In etwas über zwei Wochen öffnet die Landesgartenschau in Bad Iburg ihre Pforten und die Besucher hoffen auf eine prächtige pflanzliche Vielfalt. Die Organisatoren haben sich alle Mühe gegeben, den Besuchern etwas zu bieten. Auch werden die edukativen Aspekte nicht vernachlässigt, wie das „Grüne Klassenzimmer“ am Charlottensee zeigt. Doch bei aller Vorfreude sollte nicht vergessen werden, dass die kommende Farbenpracht täuscht. Auch in Niedersachsen und im Osnabrücker Land sinkt die Biodiversität. Mit dem Begriff Biodiversität ist die Vielfalt des Lebens auf der Erde und ihre Zusammenhänge in ihrer gesamten Bandbreite gemeint. Lebensvielfalt umfasst dabei alle Lebewesen und Arten, Ökosysteme und Landschaften. Vor den Folgen warnt Prof. Markus Fischer, Co-Vorsitzender des Europe and Central Asia Assessments Weltbiodiversitätsrats (IPBES), vor einigen Tagen im kolumbianischen Medellín.

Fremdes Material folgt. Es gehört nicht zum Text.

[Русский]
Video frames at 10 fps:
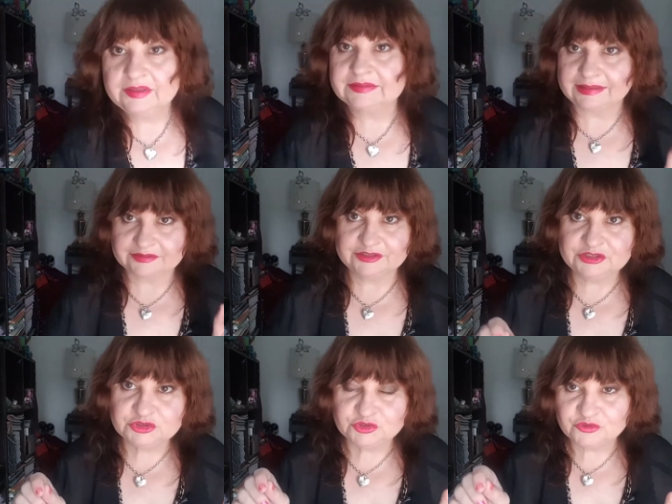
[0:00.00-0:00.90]
Так, и
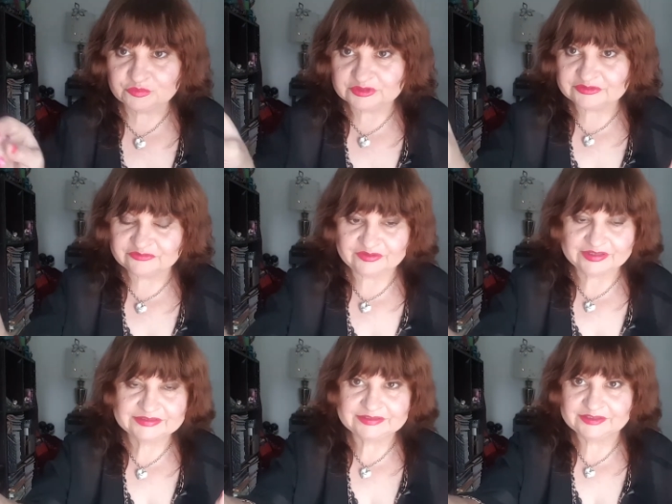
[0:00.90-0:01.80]
еще у меня
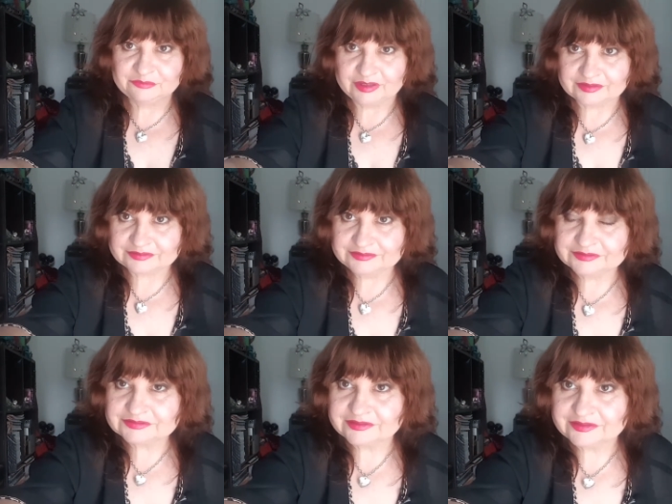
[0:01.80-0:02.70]
два таких бархатных
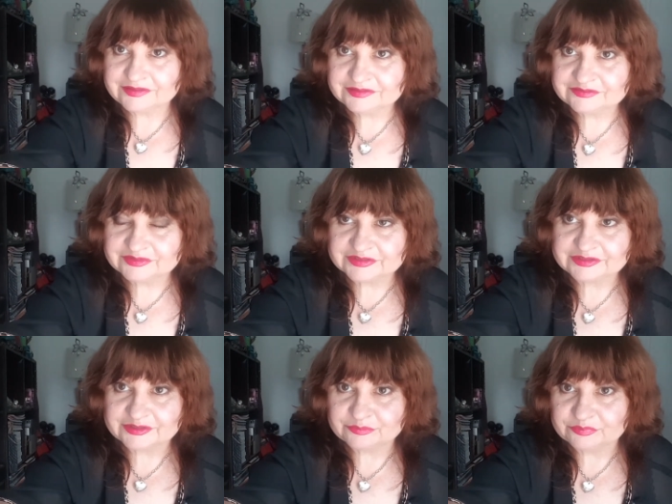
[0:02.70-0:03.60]
скахалата,
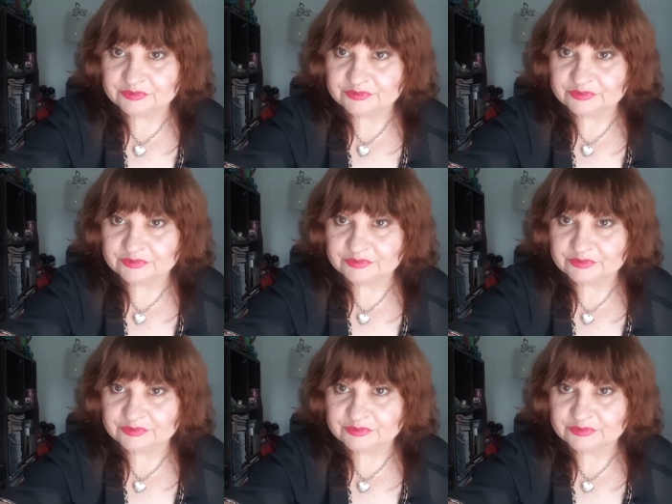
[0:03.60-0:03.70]
вернее,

Auch die Menschen Europa konsumieren mehr erneuerbare natürliche Ressourcen als die Region produziert. Hauptursache für den Rückgang der Biodiversität in Europa seien laut Weltbiodiversitätsrat die zunehmende Intensität der konventionellen Land- und Forstwirtschaft. Europa fördere zwar die Erträge der Landwirtschaft, aber dies auf Kosten anderer Leistungen der Natur wie Bestäubung oder Bodenbildung. Insgesamt verbrauche Europa mehr natürliche Ressourcen als es reproduzieren könne.
Die Autoren sind der Ansicht, dass weiteres Wirtschaftswachstum nur dann eine nachhaltige Entwicklung ermöglichen kann, wenn es von der Verschlechterung der biologischen Vielfalt und der Fähigkeit der Natur, einen Beitrag zu den Menschen zu leisten, entkoppelt ist. Eine solche Entkopplung ist jedoch noch nicht eingetreten und würde weitreichende Änderungen der Politik und der Steuerreformen auf globaler und nationaler Ebene erfordern. Eine wichtige Feststellung des Rates ist dabei besonders für unsere Agrarregion relevant: Die Abschaffung traditioneller Landnutzungssysteme und der Verlust damit verbundener einheimischer und lokaler Kenntnisse und Praktiken sei in Europa weit verbreitet, so der Weltbiodiversitätsrat. Rein produktionsbasierte Subventionen in der Landwirtschaft verschärfen die Probleme deutlich, so der Rat weiter.
Auch die neue Bundesumweltministerin Svenja Schulze äußerte sich nach der Sitzung des Weltbiodiversitätsrats. Die Berichte des Weltbiodiversitätsrats seien aus ihrer Sicht ein Weckruf für Politiker auf der ganzen Welt. Das Artensterben sei nicht nur ein umweltpolitisches Problem, es beträfe alle Bereiche der Politik – auch in Deutschland. Die Politik wisse genug, um gegensteuern zu können. Eine wesentliche Ursache sei der Einsatz von Pestiziden in der Landwirtschaft. Deshalb wolle sie unter anderem den Einsatz von Glyphosat in der Landwirtschaft in dieser Legislaturperiode beenden und sich grundsätzlich zu einem restriktiveren Umgang mit Pestiziden kommen.
So bleibt zu hoffen, dass die Blütenvielfalt den Besuchern der Bad Iburger Landesgartenschau nicht nur ein „oh, wie schön“ entlockt, sondern auch das Bewusstsein für Biodiversität schärft.